Your goal: Images are to be omitted, and the rest of the records reproduced exactly.

======== Provided data

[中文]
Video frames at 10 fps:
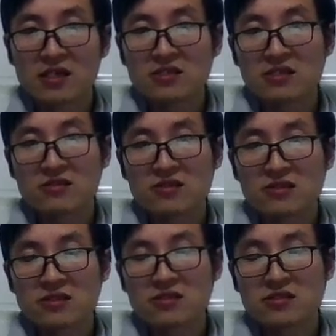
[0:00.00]
这都
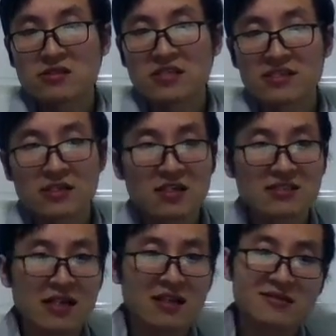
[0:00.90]
是齐泽克
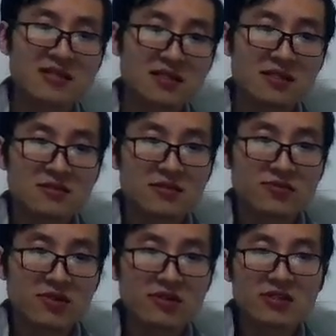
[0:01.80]
在《Less Than Nothing》最
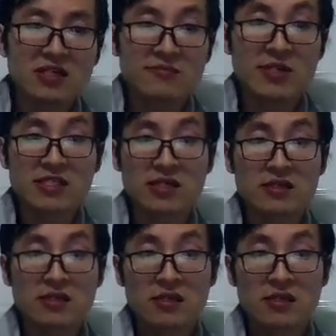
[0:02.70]
后一章里面讲的，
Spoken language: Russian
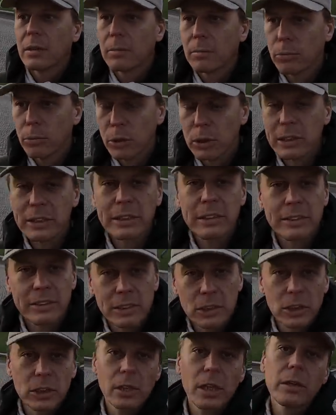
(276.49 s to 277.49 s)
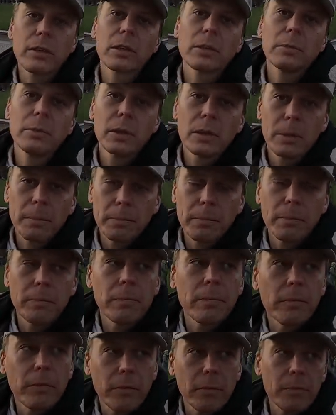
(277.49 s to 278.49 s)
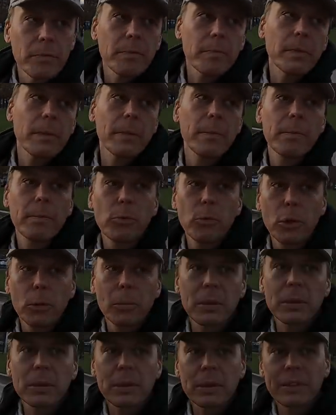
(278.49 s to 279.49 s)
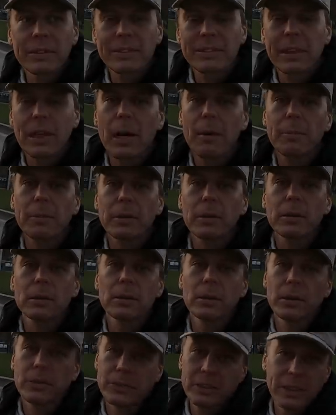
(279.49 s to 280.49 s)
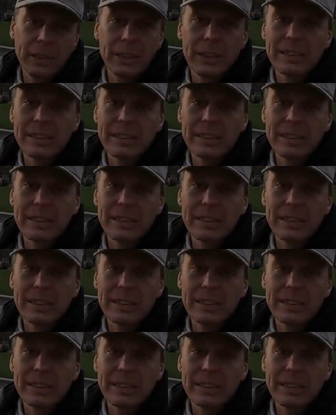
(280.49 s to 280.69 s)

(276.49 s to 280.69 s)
Более 30 человек было поймано гестапо, и всех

================

Result:
[中文]
Video frames at 10 fps:
[0:00.00]
这都
[0:00.90]
是齐泽克
[0:01.80]
在《Less Than Nothing》最
[0:02.70]
后一章里面讲的，
Spoken language: Russian
(276.49 s to 277.49 s)
(277.49 s to 278.49 s)
(278.49 s to 279.49 s)
(279.49 s to 280.49 s)
(280.49 s to 280.69 s)

(276.49 s to 280.69 s)
Более 30 человек было поймано гестапо, и всех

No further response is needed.